(Excerpts from a dataset)
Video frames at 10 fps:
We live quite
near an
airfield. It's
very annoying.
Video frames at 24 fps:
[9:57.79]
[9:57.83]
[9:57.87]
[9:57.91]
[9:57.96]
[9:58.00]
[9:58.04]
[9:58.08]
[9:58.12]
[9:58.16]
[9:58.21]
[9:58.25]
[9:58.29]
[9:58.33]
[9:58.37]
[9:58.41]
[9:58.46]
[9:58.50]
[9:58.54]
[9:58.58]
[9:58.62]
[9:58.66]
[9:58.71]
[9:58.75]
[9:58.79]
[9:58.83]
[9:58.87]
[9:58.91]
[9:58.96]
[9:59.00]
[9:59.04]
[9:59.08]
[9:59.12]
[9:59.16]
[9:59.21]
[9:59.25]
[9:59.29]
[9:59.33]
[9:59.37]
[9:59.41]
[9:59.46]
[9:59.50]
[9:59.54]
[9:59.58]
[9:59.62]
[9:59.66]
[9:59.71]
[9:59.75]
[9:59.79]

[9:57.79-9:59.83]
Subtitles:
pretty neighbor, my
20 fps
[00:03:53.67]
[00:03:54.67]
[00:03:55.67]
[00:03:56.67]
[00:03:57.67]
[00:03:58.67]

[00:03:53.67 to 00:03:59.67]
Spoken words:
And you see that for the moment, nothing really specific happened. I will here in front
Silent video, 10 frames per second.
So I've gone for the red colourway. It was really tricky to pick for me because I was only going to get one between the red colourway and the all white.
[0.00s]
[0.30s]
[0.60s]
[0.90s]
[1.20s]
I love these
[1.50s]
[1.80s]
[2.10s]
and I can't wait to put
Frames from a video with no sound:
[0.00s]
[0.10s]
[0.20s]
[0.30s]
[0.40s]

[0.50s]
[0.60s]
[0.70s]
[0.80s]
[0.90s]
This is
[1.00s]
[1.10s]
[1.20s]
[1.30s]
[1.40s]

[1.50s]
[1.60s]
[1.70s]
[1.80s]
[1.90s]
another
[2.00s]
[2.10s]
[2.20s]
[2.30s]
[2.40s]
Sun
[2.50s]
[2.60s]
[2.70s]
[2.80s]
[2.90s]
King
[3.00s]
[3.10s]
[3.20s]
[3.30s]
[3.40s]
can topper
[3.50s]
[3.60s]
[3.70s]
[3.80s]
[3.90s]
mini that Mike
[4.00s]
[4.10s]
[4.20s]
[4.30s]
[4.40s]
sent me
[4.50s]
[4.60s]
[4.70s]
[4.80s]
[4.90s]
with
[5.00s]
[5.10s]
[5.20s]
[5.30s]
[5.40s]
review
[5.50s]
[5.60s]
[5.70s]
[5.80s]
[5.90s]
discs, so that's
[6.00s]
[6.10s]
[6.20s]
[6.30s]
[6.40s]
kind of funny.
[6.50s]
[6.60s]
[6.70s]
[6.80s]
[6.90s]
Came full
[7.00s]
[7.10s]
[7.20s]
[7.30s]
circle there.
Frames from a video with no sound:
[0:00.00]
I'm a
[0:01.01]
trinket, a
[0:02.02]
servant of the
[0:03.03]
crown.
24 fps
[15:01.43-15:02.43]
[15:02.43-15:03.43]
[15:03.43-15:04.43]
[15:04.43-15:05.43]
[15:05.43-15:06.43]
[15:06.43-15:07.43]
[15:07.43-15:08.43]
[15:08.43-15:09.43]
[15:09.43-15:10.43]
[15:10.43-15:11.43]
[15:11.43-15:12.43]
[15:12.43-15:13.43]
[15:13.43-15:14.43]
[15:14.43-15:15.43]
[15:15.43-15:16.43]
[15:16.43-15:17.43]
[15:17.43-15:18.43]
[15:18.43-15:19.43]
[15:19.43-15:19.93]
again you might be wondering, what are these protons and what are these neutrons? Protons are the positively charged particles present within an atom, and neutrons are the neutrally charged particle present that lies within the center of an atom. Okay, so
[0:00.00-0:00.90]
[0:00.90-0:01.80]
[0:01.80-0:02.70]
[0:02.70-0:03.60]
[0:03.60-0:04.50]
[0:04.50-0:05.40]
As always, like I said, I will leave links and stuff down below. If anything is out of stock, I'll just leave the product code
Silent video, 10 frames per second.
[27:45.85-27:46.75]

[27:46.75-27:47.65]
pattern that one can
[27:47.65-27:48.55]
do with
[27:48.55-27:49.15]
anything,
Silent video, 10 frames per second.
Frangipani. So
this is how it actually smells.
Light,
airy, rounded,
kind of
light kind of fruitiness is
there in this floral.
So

- _Problem description_:
Give back, word for word, the lines of the records that run from the one holding "[27:45.85-27:46.75]" to the very last.

- _Solution_:
[27:45.85-27:46.75]

[27:46.75-27:47.65]
pattern that one can
[27:47.65-27:48.55]
do with
[27:48.55-27:49.15]
anything,
Silent video, 10 frames per second.
Frangipani. So
this is how it actually smells.
Light,
airy, rounded,
kind of
light kind of fruitiness is
there in this floral.
So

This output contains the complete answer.